> WHAT THE TASK ASKS:
Print the lines of the data, starting with the first, up to and including the line where "[541.96-542.76s]" appears.

> MATERIAL PROVIDED:
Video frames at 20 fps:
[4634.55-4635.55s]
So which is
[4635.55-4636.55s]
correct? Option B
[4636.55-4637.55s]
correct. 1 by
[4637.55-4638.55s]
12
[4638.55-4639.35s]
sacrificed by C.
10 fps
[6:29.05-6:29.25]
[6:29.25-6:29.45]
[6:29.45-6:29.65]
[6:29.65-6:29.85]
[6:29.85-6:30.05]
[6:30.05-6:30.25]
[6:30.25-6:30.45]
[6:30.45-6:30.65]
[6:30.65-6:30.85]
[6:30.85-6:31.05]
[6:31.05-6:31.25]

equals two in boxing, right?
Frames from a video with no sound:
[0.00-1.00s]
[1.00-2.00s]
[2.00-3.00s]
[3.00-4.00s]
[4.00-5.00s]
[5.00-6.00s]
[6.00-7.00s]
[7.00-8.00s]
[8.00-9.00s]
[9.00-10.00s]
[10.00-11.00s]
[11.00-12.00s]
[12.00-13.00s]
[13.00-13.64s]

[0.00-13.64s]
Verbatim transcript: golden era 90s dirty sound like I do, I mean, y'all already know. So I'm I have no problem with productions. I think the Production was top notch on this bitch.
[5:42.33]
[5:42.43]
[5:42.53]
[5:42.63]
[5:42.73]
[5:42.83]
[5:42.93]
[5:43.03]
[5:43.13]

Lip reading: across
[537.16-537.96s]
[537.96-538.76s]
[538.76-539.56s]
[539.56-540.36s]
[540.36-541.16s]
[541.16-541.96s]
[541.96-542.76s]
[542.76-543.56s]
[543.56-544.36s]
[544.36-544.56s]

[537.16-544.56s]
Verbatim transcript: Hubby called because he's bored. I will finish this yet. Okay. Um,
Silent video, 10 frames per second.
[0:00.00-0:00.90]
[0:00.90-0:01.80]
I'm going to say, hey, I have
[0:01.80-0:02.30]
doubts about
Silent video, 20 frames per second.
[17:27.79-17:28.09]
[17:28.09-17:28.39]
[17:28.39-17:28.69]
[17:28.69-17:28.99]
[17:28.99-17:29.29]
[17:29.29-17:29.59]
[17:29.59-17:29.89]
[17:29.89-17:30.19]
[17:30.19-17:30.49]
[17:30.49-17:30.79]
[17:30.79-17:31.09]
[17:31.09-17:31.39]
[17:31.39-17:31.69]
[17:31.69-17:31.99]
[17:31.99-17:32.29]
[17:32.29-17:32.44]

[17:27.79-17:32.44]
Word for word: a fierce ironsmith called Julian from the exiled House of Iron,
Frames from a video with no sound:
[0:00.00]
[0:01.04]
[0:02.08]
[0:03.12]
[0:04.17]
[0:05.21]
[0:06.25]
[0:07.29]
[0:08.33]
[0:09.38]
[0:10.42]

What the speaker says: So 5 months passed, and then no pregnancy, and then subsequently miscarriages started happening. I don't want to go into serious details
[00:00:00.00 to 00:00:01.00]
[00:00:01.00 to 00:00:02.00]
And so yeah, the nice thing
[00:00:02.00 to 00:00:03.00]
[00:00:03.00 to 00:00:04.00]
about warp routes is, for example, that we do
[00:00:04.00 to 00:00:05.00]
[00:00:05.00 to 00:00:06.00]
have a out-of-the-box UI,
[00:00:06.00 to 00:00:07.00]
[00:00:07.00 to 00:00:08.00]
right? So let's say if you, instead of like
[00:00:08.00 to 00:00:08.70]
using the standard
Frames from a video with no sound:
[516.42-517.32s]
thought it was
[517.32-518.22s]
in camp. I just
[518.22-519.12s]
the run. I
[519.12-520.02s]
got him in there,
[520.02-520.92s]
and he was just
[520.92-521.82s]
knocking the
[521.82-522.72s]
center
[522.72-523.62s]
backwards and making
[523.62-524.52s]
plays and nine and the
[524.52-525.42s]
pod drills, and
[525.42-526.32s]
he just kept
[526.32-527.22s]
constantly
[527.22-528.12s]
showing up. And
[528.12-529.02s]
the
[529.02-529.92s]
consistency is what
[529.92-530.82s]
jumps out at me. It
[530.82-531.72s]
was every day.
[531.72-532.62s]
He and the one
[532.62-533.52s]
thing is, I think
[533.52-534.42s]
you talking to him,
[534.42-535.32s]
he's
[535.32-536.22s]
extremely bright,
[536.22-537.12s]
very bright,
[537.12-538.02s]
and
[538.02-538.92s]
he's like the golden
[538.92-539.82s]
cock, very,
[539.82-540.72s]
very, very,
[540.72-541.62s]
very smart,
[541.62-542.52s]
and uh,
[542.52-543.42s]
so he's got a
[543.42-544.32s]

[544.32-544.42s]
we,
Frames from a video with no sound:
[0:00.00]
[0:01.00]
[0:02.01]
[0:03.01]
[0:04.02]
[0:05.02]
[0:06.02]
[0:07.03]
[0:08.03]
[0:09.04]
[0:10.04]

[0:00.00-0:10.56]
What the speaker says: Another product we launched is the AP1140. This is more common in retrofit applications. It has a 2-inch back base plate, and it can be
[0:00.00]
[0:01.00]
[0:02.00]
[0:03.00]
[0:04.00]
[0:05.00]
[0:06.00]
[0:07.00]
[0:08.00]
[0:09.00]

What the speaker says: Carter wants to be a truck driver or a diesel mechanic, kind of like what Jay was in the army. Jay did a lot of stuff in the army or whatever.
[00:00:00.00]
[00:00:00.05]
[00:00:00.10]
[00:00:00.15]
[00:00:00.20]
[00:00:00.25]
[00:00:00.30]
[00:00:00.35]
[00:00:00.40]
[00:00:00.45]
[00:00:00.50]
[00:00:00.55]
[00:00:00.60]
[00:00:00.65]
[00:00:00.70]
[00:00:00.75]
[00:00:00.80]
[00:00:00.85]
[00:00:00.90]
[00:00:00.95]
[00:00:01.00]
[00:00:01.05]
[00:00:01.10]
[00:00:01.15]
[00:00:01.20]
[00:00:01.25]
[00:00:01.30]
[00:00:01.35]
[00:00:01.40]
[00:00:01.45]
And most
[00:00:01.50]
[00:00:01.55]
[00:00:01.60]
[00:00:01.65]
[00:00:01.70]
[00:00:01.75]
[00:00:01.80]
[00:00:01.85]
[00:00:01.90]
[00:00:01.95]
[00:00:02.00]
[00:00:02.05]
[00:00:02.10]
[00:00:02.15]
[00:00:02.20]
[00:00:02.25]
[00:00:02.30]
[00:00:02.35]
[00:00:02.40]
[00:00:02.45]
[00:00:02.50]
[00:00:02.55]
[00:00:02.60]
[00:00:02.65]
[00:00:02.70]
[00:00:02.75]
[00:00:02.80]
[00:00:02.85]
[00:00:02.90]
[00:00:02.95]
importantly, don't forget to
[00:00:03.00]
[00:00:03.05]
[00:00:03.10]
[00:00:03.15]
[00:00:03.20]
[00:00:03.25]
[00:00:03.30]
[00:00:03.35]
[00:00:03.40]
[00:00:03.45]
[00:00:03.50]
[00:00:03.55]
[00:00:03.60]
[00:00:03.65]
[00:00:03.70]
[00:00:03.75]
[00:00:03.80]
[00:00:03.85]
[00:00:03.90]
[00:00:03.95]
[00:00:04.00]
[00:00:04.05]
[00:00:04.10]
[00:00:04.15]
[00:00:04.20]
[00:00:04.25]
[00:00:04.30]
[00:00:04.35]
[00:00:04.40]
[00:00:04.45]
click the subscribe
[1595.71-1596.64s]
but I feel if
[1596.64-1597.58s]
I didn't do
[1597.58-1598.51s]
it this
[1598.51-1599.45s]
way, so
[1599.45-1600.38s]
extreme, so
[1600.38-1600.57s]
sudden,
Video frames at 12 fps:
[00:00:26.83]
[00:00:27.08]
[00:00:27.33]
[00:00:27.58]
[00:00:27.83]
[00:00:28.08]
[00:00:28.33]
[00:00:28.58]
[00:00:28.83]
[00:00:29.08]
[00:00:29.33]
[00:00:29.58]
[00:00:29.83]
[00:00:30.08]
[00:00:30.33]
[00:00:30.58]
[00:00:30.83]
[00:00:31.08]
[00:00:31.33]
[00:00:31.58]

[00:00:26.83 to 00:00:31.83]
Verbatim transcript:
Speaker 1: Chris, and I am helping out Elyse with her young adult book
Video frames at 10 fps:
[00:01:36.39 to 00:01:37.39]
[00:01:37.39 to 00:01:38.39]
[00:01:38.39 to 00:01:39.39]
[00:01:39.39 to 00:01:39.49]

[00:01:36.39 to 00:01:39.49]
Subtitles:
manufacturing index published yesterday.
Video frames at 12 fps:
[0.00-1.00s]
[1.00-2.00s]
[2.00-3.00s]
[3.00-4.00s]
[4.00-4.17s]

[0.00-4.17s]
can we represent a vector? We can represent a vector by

> EXERCISE OUTPUT:
Video frames at 20 fps:
[4634.55-4635.55s]
So which is
[4635.55-4636.55s]
correct? Option B
[4636.55-4637.55s]
correct. 1 by
[4637.55-4638.55s]
12
[4638.55-4639.35s]
sacrificed by C.
10 fps
[6:29.05-6:29.25]
[6:29.25-6:29.45]
[6:29.45-6:29.65]
[6:29.65-6:29.85]
[6:29.85-6:30.05]
[6:30.05-6:30.25]
[6:30.25-6:30.45]
[6:30.45-6:30.65]
[6:30.65-6:30.85]
[6:30.85-6:31.05]
[6:31.05-6:31.25]

equals two in boxing, right?
Frames from a video with no sound:
[0.00-1.00s]
[1.00-2.00s]
[2.00-3.00s]
[3.00-4.00s]
[4.00-5.00s]
[5.00-6.00s]
[6.00-7.00s]
[7.00-8.00s]
[8.00-9.00s]
[9.00-10.00s]
[10.00-11.00s]
[11.00-12.00s]
[12.00-13.00s]
[13.00-13.64s]

[0.00-13.64s]
Verbatim transcript: golden era 90s dirty sound like I do, I mean, y'all already know. So I'm I have no problem with productions. I think the Production was top notch on this bitch.
[5:42.33]
[5:42.43]
[5:42.53]
[5:42.63]
[5:42.73]
[5:42.83]
[5:42.93]
[5:43.03]
[5:43.13]

Lip reading: across
[537.16-537.96s]
[537.96-538.76s]
[538.76-539.56s]
[539.56-540.36s]
[540.36-541.16s]
[541.16-541.96s]
[541.96-542.76s]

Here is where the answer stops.